WHAT TO WORK ON »
Exact copy, no pictures: restate each entry below word for word.

DATA RECORDS »
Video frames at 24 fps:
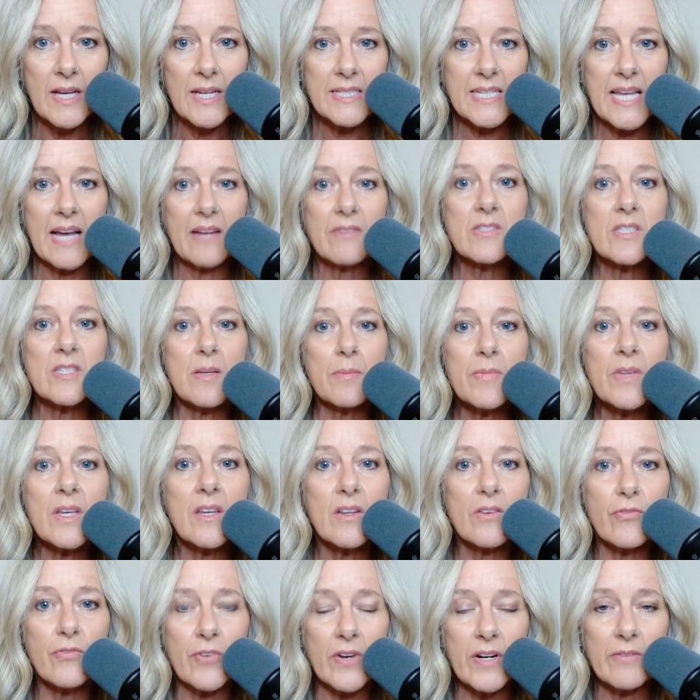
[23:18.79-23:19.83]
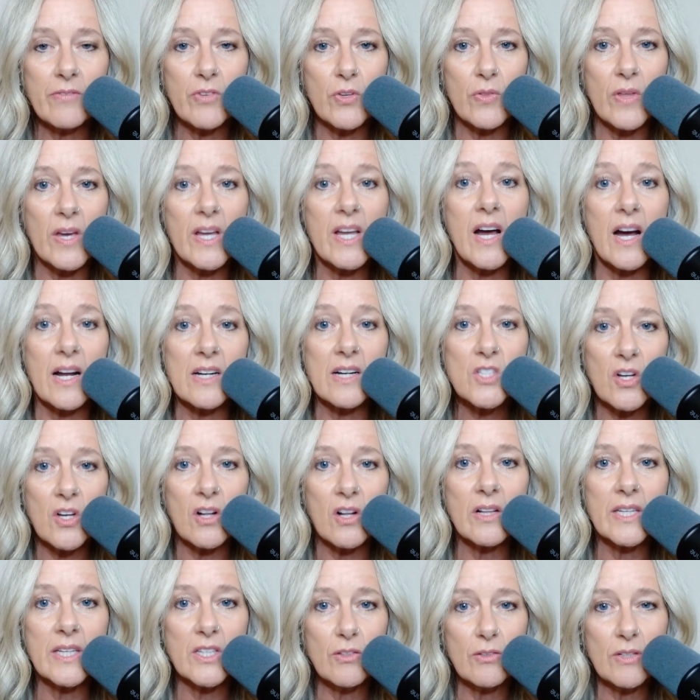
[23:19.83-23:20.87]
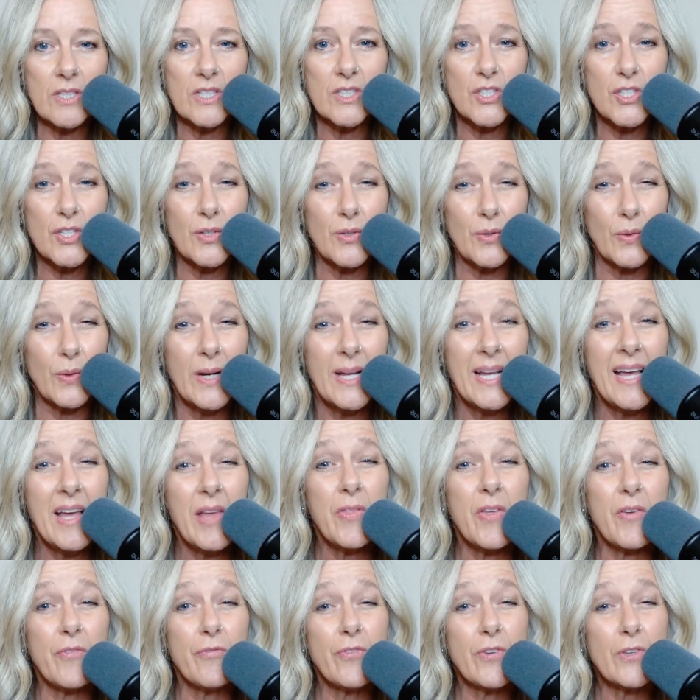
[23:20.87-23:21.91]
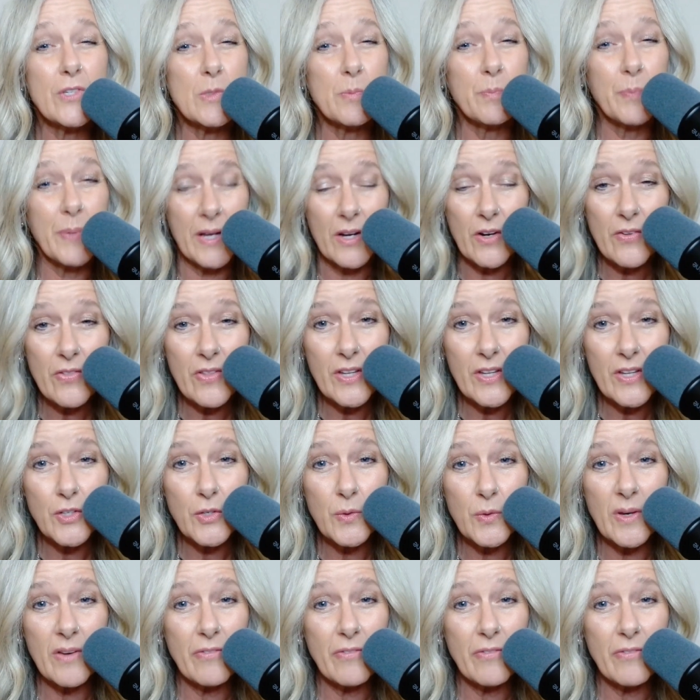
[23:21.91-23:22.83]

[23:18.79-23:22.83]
to have something in front of you that God's calling you to do that feels bigger than you.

ANSWER FOR THE TASK »
Video frames at 24 fps:
[23:18.79-23:19.83]
[23:19.83-23:20.87]
[23:20.87-23:21.91]
[23:21.91-23:22.83]

[23:18.79-23:22.83]
to have something in front of you that God's calling you to do that feels bigger than you.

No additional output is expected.